Well, thats just kind of the way it has always been, because it makes for a larger visual descrepincy between the teams and makes it easier to follow (and play) when one of the teams is white and the other is a solid color. I think the Lakers are the only team who sometimes doesn't wear white at home, or are there other teams that i am forgetting?


----------



## WhoDaBest23 (Apr 16, 2003)

They look pretty nice to me. The design of the jersey looks pretty good. I just hope that the away jersey turns into a nicer shade of orange because that doesn't look all too great right now.
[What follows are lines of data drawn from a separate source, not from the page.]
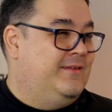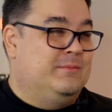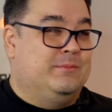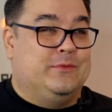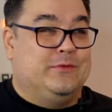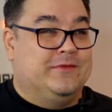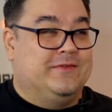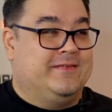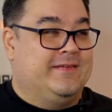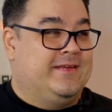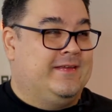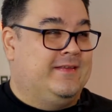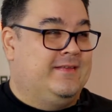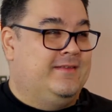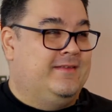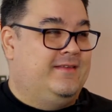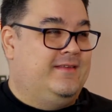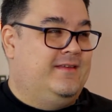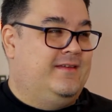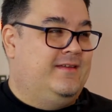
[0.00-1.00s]
simple
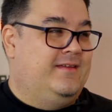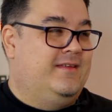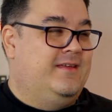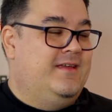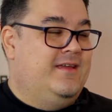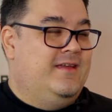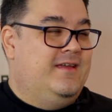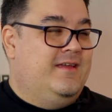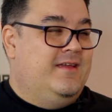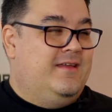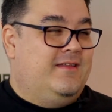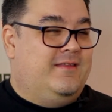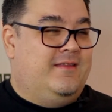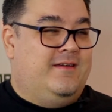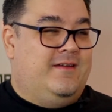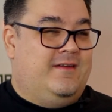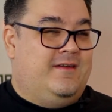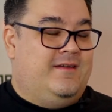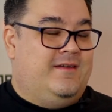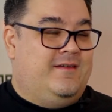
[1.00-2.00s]
scenes that
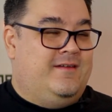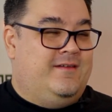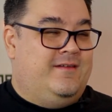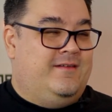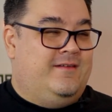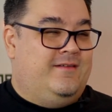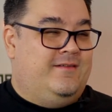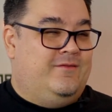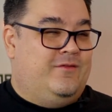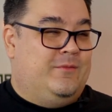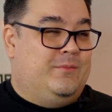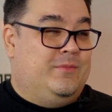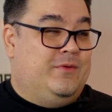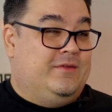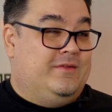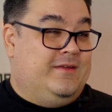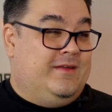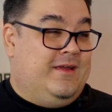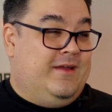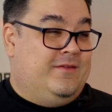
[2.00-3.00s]
were
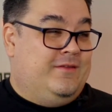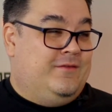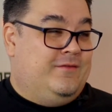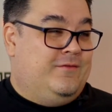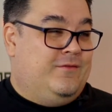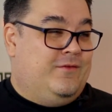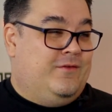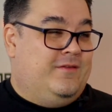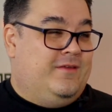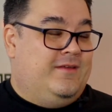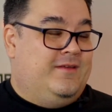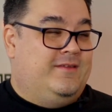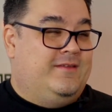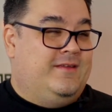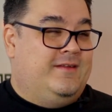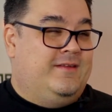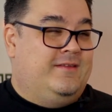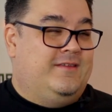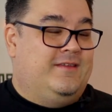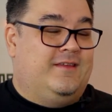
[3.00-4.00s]
put together for
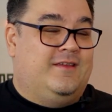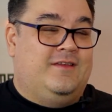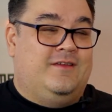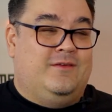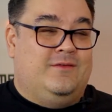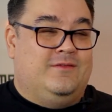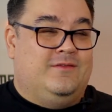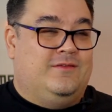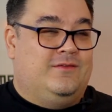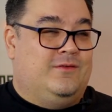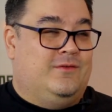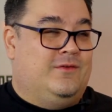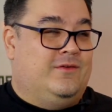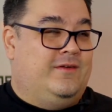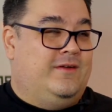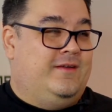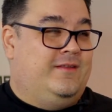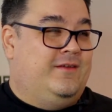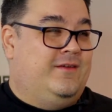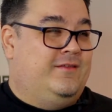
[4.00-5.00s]
this, and it's a cute
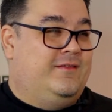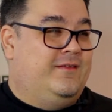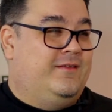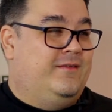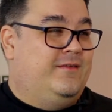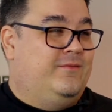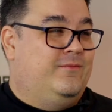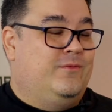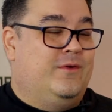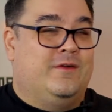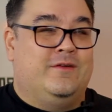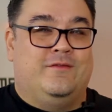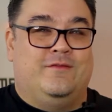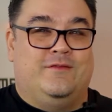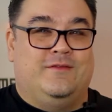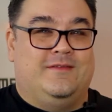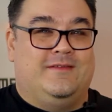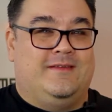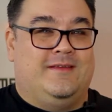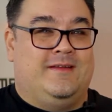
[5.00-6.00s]
story. There's a
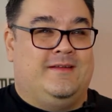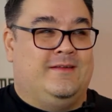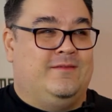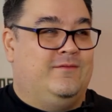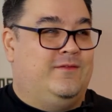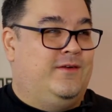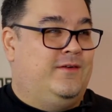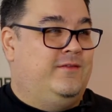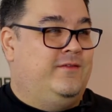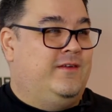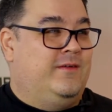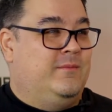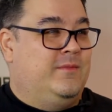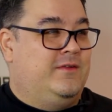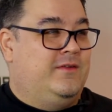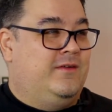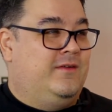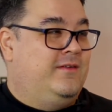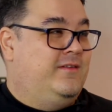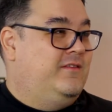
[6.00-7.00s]
wonderful scene
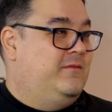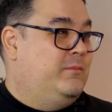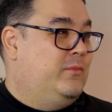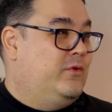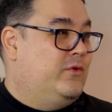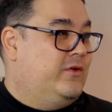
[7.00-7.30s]
involving Madonna's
The white jerseys look good though.


----------



## WhoDaBest23 (Apr 16, 2003)

Here's the link about the new Bobcat's jerseys from their website. It's official.

http://www.nba.com/bobcats/news/uniforms_release_040821.html


----------



## Guest (Aug 21, 2004)

Check out the NBA Store for a better picture of them. The orange looks much better.


----------



## Sánchez AF (Aug 10, 2003)

i like the white one


----------



## WhoDaBest23 (Apr 16, 2003)

More pictures of the new Bobcats jerseys with Jason Kapono and Gerald Wallace.


----------



## Im The One (Sep 1, 2002)

There pretty good looking especially the white ones. It turned out nice even though I was expecting the worse

Took them long enough to show them though that has to be the longest any new them has took to show their jerseys.


----------



## Im The One (Sep 1, 2002)

smooth Emeka pic


----------



## Sánchez AF (Aug 10, 2003)

> Originally posted by <b>Im The One</b>!
> smooth Emeka pic


That look great the other not that much


----------



## Marcus13 (Jul 17, 2002)

swingmans available for purchase anywhere?


----------



## tha supes (Aug 12, 2003)

Here's some digitalized pictures of Emeka and his new threads (from NBA Live 2005).




















It shows the color better, hopefully that's how it is.


----------